Why Invest in Growth ETFs?

Now, the big question. Do you want to join the adventure of high-growth stocks? They’re like roller coasters, lots of ups and downs. If you’re cool with the ride and want a chance to make more money, then hop on!

But if you don’t like roller coasters or feeling queasy when your money goes up and down too much, then maybe stick with something steadier, like Value ETFs.

What are Dividend Growth ETFs?

Okay, let’s switch gears. Imagine you have a money tree, and it keeps growing more money for you every year. That’s what dividend growth stocks do.

They’re companies that pay you some cash (dividends) and keep increasing how much they pay you year after year. It’s like getting a raise every year, just for having those stocks.

Growth ETFs and Bear Markets?

Bear markets are like rainy days for your investments. Growth ETFs can be a bit like race cars – they’re fast, but if the road gets slippery, they might skid.

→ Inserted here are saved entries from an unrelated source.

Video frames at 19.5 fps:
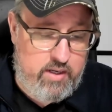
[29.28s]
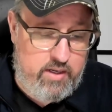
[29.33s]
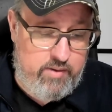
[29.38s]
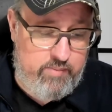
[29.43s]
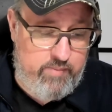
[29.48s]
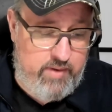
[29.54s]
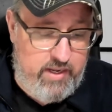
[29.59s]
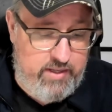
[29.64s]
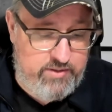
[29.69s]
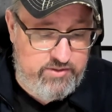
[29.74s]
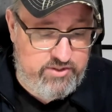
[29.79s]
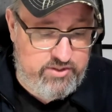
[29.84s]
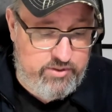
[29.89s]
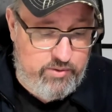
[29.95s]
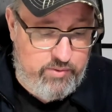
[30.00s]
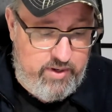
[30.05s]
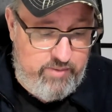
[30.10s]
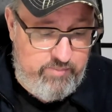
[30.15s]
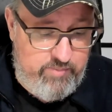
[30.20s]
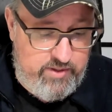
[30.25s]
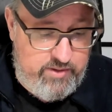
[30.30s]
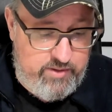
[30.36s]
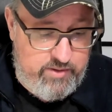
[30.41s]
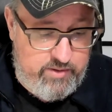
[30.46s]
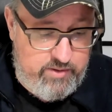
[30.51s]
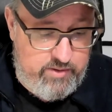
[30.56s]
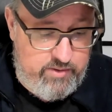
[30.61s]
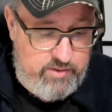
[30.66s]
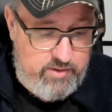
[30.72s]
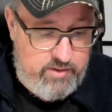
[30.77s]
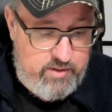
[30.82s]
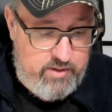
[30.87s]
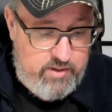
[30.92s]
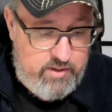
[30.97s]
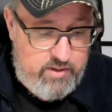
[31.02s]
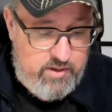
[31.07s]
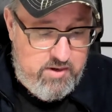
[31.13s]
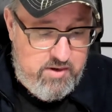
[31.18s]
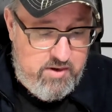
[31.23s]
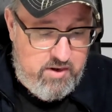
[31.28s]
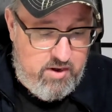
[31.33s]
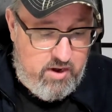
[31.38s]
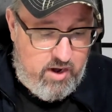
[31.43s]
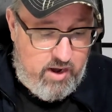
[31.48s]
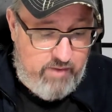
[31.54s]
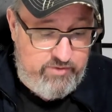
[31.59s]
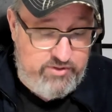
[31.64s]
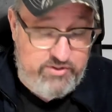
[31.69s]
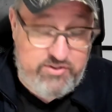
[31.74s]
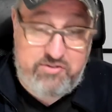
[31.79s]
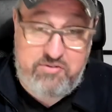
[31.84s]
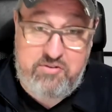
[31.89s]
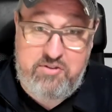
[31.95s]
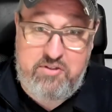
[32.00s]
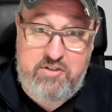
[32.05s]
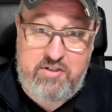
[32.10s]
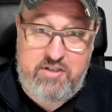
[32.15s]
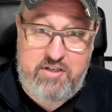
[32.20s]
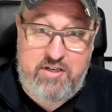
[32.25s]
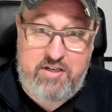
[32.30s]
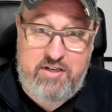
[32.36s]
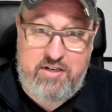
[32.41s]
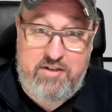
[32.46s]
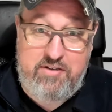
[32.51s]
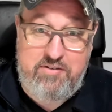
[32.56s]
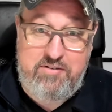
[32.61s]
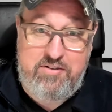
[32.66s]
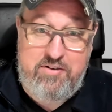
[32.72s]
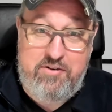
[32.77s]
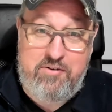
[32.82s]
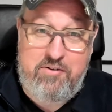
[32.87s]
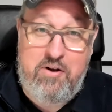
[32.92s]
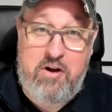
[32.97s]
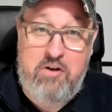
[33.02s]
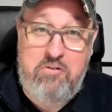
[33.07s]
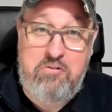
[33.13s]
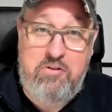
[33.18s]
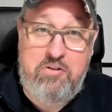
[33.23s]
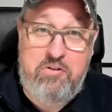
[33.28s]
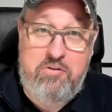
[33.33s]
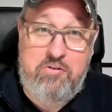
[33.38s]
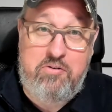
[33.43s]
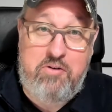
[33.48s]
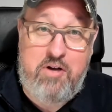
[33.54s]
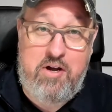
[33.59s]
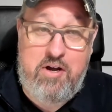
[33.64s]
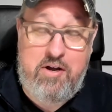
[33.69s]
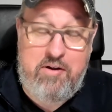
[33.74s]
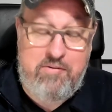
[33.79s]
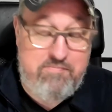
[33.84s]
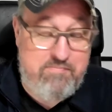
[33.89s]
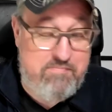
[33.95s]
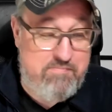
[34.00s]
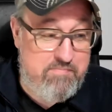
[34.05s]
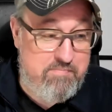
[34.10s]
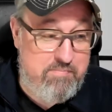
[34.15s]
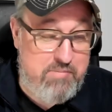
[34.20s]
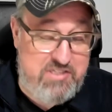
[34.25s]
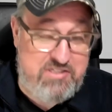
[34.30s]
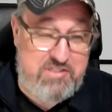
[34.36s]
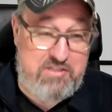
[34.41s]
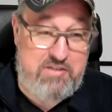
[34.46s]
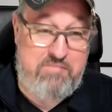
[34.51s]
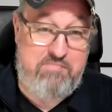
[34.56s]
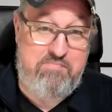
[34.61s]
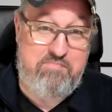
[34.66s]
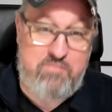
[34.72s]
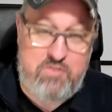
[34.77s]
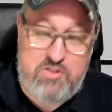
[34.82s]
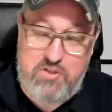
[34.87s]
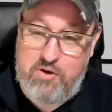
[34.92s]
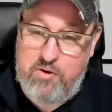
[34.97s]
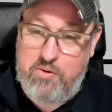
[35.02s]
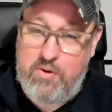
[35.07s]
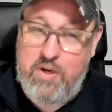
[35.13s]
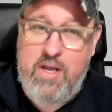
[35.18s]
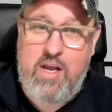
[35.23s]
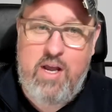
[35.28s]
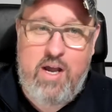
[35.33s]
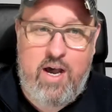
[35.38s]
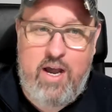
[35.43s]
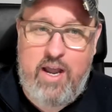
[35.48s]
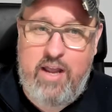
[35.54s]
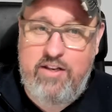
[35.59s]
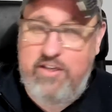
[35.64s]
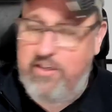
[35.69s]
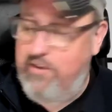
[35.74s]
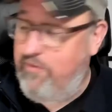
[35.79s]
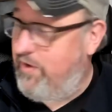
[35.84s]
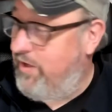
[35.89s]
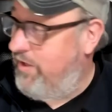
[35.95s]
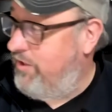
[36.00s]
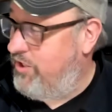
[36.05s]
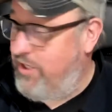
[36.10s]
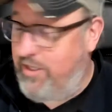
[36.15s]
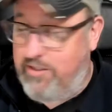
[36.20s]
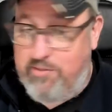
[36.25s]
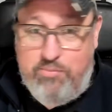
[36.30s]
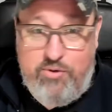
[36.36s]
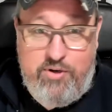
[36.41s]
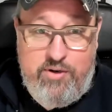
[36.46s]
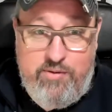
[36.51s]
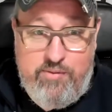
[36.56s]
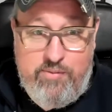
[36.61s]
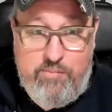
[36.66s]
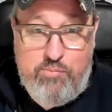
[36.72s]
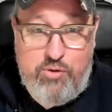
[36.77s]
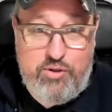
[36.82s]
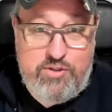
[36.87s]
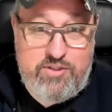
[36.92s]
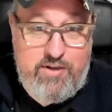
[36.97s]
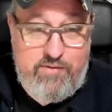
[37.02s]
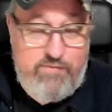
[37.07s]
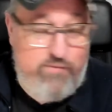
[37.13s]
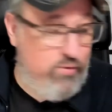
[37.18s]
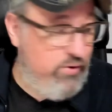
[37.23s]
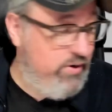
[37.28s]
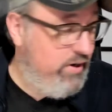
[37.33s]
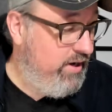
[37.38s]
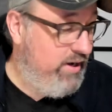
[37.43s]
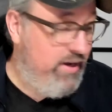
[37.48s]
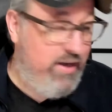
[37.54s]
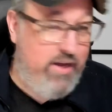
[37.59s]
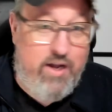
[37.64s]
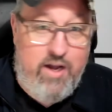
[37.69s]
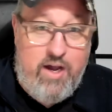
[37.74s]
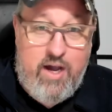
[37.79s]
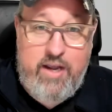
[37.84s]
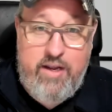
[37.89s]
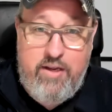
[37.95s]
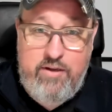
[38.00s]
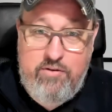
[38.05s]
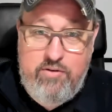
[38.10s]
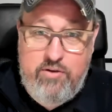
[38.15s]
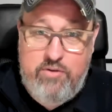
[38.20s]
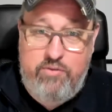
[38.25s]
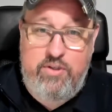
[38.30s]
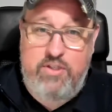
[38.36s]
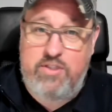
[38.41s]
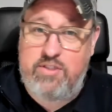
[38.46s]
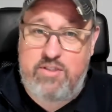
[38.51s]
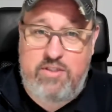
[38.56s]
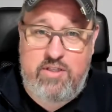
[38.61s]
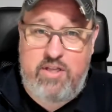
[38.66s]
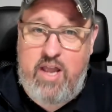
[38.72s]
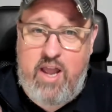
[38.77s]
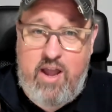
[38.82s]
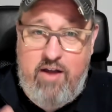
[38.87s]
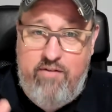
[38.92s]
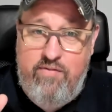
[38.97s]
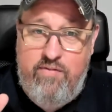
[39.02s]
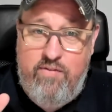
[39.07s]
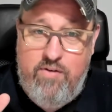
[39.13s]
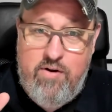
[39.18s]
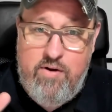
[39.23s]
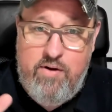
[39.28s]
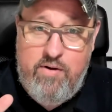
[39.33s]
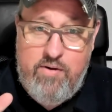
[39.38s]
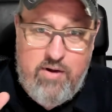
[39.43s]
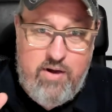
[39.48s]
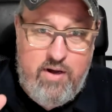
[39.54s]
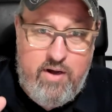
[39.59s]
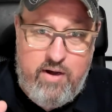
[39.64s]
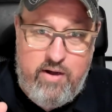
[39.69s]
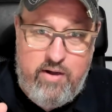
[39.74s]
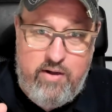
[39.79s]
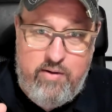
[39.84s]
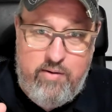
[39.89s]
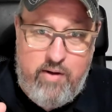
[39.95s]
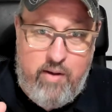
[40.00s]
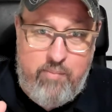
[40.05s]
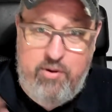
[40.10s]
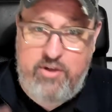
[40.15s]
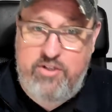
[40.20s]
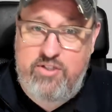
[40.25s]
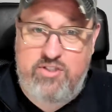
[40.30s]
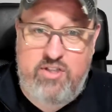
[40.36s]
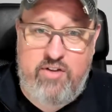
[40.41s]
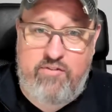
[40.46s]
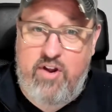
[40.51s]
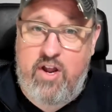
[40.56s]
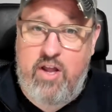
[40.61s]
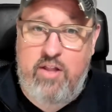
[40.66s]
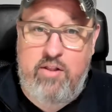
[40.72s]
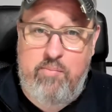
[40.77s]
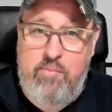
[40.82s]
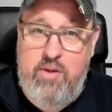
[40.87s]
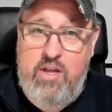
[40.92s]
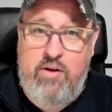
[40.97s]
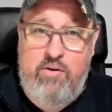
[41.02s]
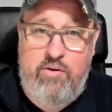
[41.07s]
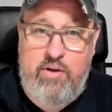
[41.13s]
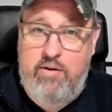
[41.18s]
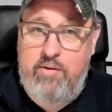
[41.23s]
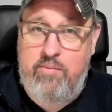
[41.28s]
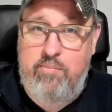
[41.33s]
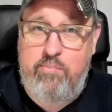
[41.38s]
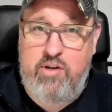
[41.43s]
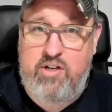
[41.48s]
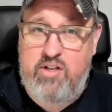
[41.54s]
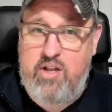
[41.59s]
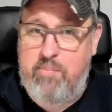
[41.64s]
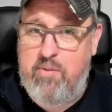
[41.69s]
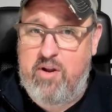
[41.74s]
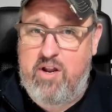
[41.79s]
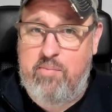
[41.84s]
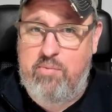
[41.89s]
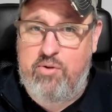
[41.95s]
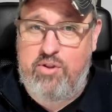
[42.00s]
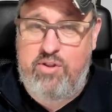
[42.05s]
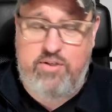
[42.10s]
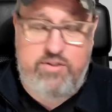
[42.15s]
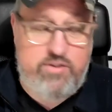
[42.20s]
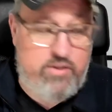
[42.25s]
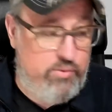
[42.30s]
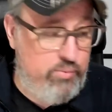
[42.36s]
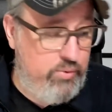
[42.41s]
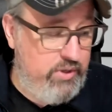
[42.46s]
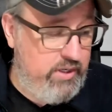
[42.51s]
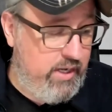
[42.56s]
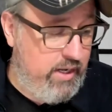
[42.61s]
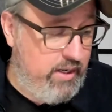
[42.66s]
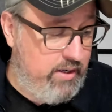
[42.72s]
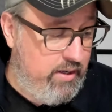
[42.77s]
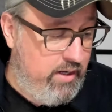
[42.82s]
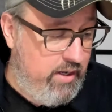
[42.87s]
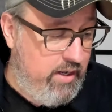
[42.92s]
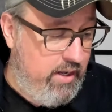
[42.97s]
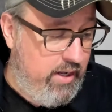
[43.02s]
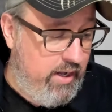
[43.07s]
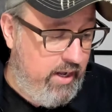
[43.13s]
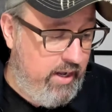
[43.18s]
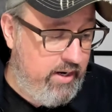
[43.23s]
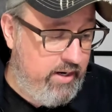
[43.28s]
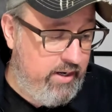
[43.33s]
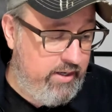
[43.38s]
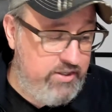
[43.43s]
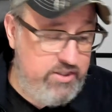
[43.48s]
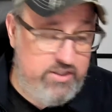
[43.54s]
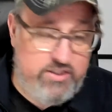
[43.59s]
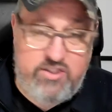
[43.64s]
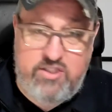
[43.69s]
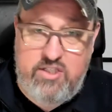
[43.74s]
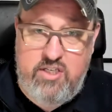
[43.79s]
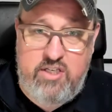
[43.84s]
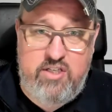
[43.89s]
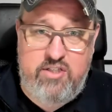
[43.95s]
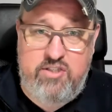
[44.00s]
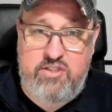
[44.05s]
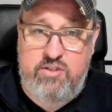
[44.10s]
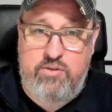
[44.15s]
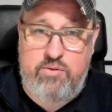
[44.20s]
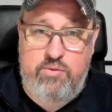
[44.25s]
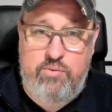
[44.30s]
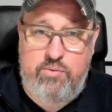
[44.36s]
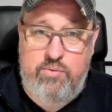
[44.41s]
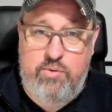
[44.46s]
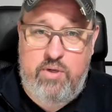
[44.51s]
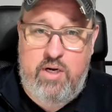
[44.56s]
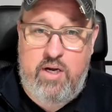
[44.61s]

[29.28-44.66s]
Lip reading: and so I've been obviously, a little busy. So I didn't even get a chance to put any books up for you. I literally just have a bunch of stuff I got in the mail and picked up a couple things on the weekend, and I just needed to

When bad stuff happens in the stock market that slows down companies’ money-making, it can be tough for growth stocks. They tend to not do so well during these rainy days.

How Many ETFs to Own?

Alright, how many different candies should you have in your candy jar? Well, it’s kind of like that with ETFs. Some experts say that having 5 to 10 different ETFs in your collection is a sweet spot for a good mix.

But it really depends on how big your candy jar (portfolio) is and what you want to do with it. Just remember to keep an eye on your candies and make sure they’re doing what you want them to do.

➤ Final Thoughts

Investing in the best Growth ETFs can be a rewarding strategy for those seeking to capitalize on the potential of high-growth companies.

The ETFs we’ve highlighted offer a range of options, from large-cap to small-cap and international exposure, each with its unique strengths and considerations.

As with any investment, it’s crucial to align your choice with your financial goals and risk tolerance. Diversification and low expenses remain key factors in building a robust portfolio.

Remember, while past performance provides valuable insights, it doesn’t guarantee future results. Stay informed, stay diversified, and consider consulting with a financial advisor to make the most of your investment journey.